THE NARRATOR AND ANNABEL LEE
Annabel Lee by Edgar Allen Poe
The last consummate poem written past Edgar Allen Poe (and published posthumously) was about what else but a dead adult female and her pining, haunted lover. The two fell in love when they were immature and loved so strongly that fifty-fifty the angels were jealous of them. Unfortunately, the gloriously named Annabel Lee died, possibly at the easily of these angels, but the narrator connected to love her even into death, sleeping adjacent to her tomb beside the sea every dark. Sounds about right.
HAZEL AND AUGUSTUS
The Mistake in Our Stars by John Light-green
Our near modernistic and tragic lovers tin can be establish in John Green's novel The Fault in Our Stars (almost to be a flick, as well, in case yous've never been to the internet) virtually ii teens with cancer who run into in a support group: Hazel and Augustus. Just remember, information technology's a love story, not a cancer story. Over the course of the novel the duo grow closer and closer to one another. At first Hazel is opposed to this because she doesn't desire Augustus – who has already lost a girlfriend to cancer – to lose another girlfriend when she ultimately dies. Suffice it to say, later falling in love ("the fashion you fall asleep: slowly, and then all at once") the duo end tragically and painfully. If you lot don't experience anything after reading this book then it's quite possible you don't have a soul.

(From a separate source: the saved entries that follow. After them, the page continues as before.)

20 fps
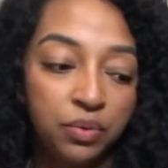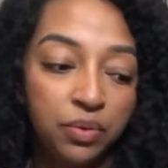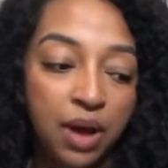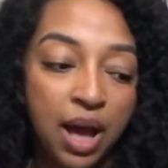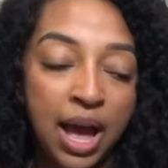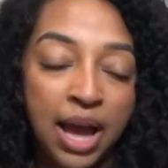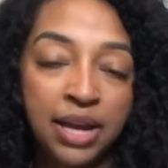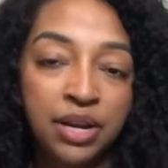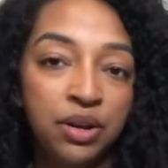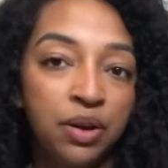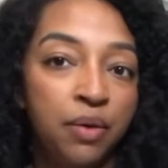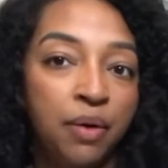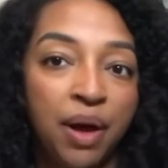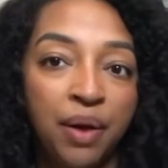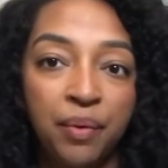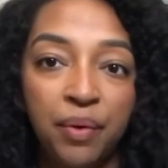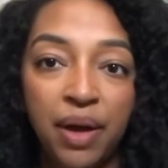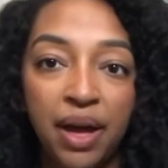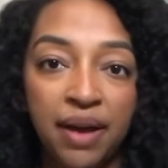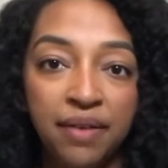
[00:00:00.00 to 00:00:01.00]
I know I
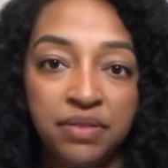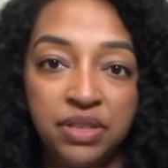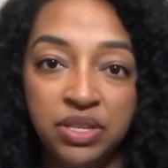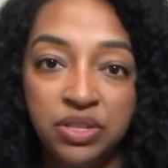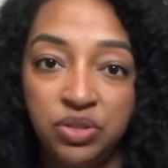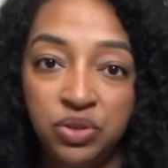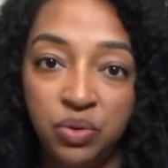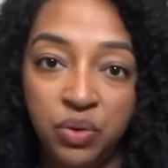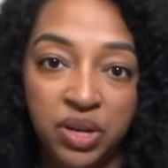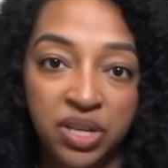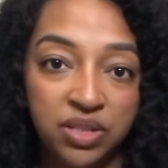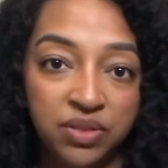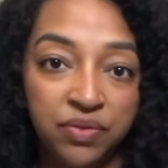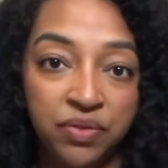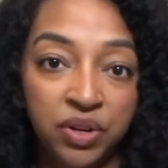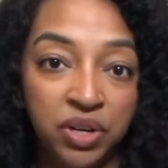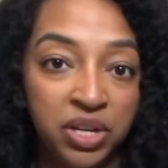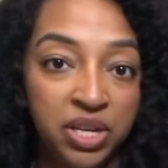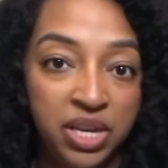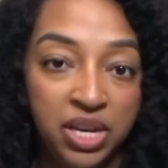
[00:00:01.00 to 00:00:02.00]
will have these toys
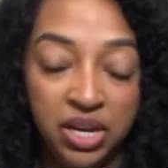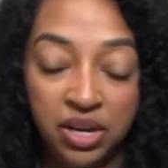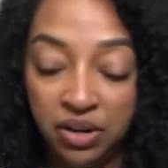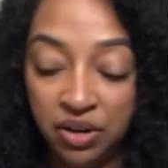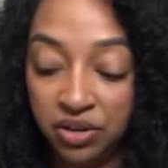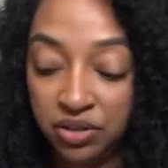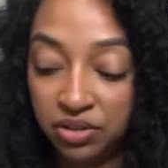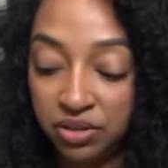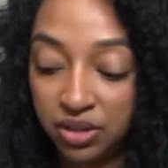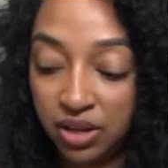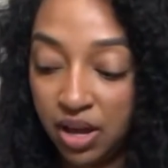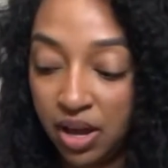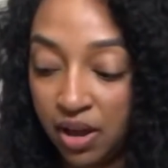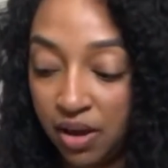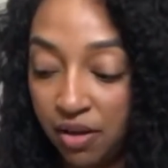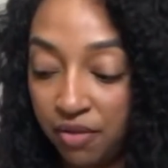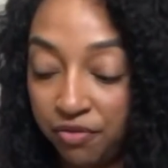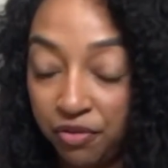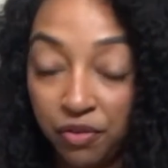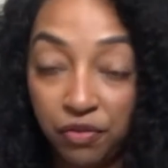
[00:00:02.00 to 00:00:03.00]
for years
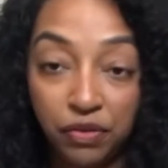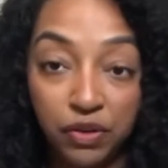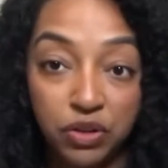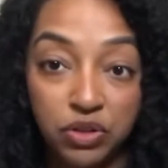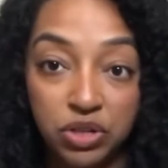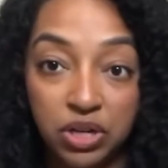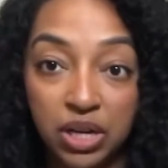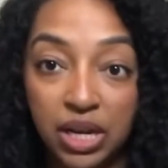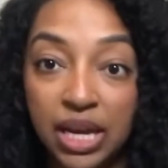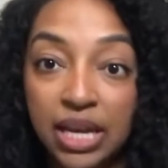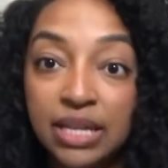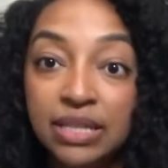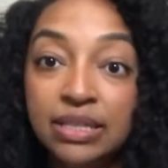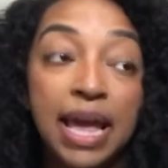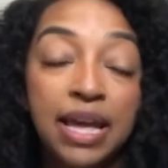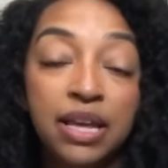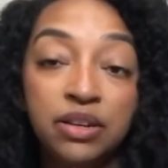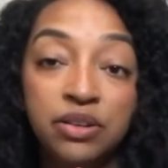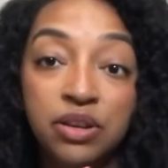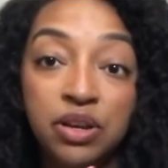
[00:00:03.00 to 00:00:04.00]
for future kids,
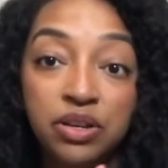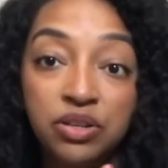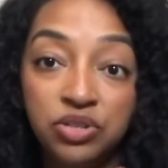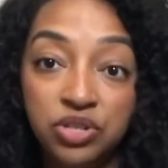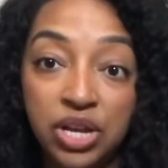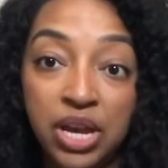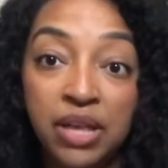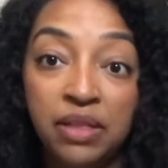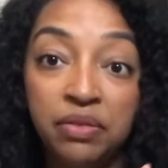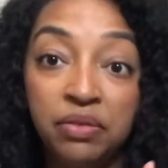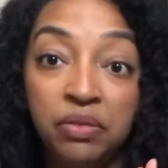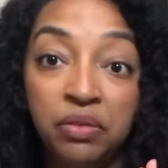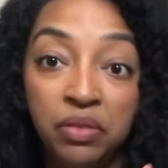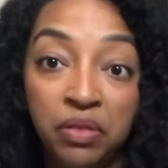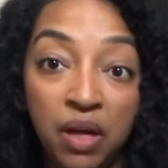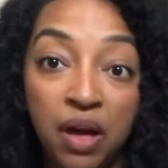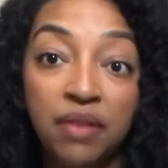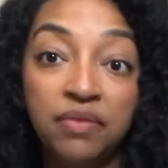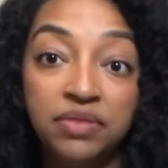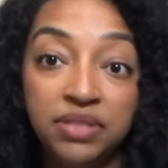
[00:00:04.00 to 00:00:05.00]
and Jay
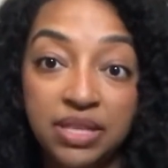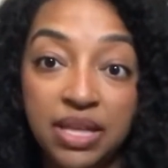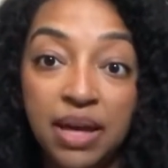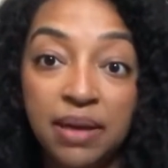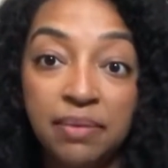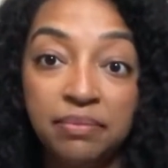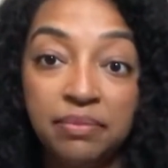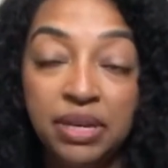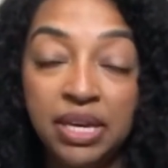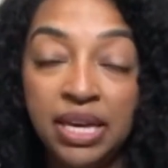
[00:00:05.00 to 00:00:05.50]
loves them.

DORIAN Grayness AND DORIAN GRAY
The Picture of Dorian Gray by Oscar Wilde
Sure, in Oscar Wilde's but novel Dorian Gray falls in dearest with an actress (whom he throws aside and drives to suicide-by-acid) just nosotros all know the person Dorian Grayness truly loves more than anyone else is himself. And then much so that he is willing to trap his soul within a painting so he can stay young and beautiful forever...albeit inadvertently. Unfortunately, he lives in a gothic novel and a happy ending is not in the cards for him or his dark and twisted soul (which is just slightly worse of a fate than beingness in that League of Extraordinary Gentleman movie).